I've got a vector of (human) names, all in capitals:
names <- c("FRIEDRICH SCHILLER", "FRANK O'HARA", "HANS-CHRISTIAN ANDERSEN")
To decapitalize (capitalize the first letters only) so far, I was using
simpleDecap <- function(x) {
s <- strsplit(x, " ")[[1]]
paste0(substring(s, 1,1), tolower(substring(s, 2)), collapse=" ")
}
sapply(names, simpleDecap, USE.NAMES=FALSE)
# [1] "Friedrich Schiller" "Frank O'hara" "Hans-christian Andersen"
But I also want to account for for '
and -
. Using s <- strsplit(x, " |\\'|\\-")[[1]]
of course finds the right letters, but then in the collapse '
and -
get lost. Hence, I tried
simpleDecap2 <- function(x) {
for (char in c(" ", "\\-", "\\'")){
s <- strsplit(x, char)[[1]]
x <-paste0(substring(s, 1,1), tolower(substring(s, 2)), collapse=char)
} return x
}
sapply(names, simpleDecap, USE.NAMES=FALSE)

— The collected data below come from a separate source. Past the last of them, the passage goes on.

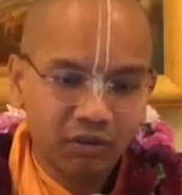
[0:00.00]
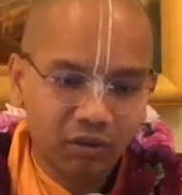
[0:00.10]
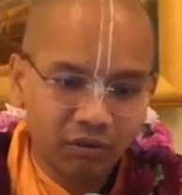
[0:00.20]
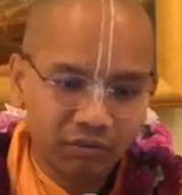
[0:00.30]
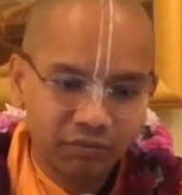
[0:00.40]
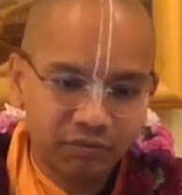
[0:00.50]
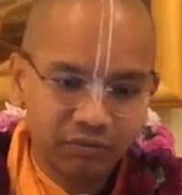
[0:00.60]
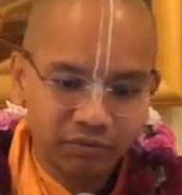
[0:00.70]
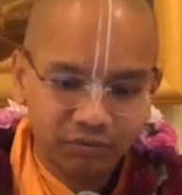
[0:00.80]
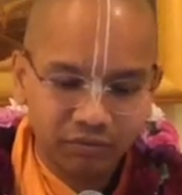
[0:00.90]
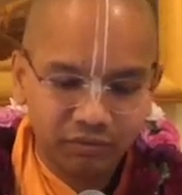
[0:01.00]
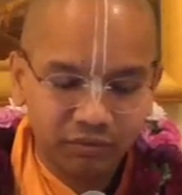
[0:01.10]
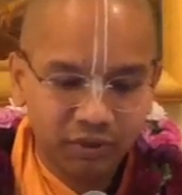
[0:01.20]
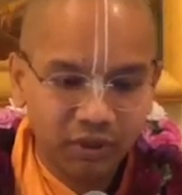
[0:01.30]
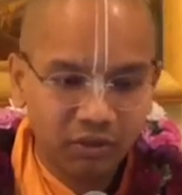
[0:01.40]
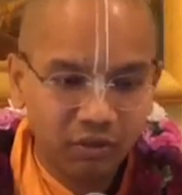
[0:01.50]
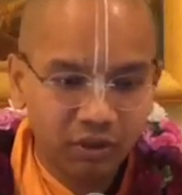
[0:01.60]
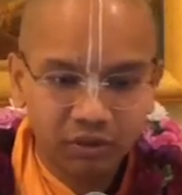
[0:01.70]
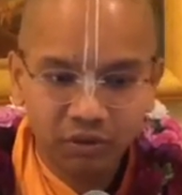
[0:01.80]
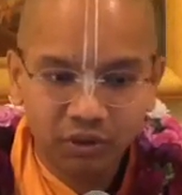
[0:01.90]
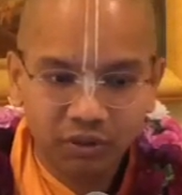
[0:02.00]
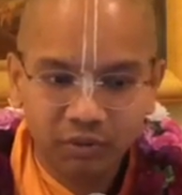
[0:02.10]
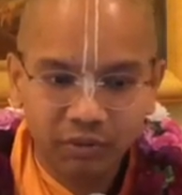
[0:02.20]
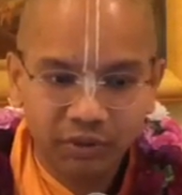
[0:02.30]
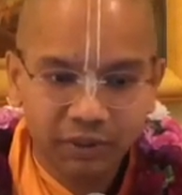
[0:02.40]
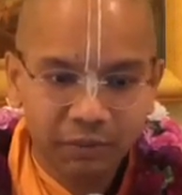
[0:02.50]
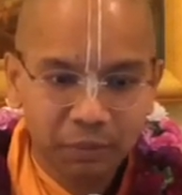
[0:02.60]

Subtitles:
of Srila Gaurakishodas Babaji.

but that's even worse, of course, as the results are split one after the other:
sapply(names, simpleDecap2, USE.NAMES=FALSE)
# [1] "Friedrich schiller" "Frank o'Hara" "Hans-christian andersen"
I think the right approach splits according s <- strsplit(x, " |\\'|\\-")[[1]]
, but the paste=
is the problem.
This seems to work, using Perl compatible regular expressions:
gsub("\\b(\\w)([\\w]+)", "\\1\\L\\2", names, perl = TRUE)
\L
transforms the following match group to lower case.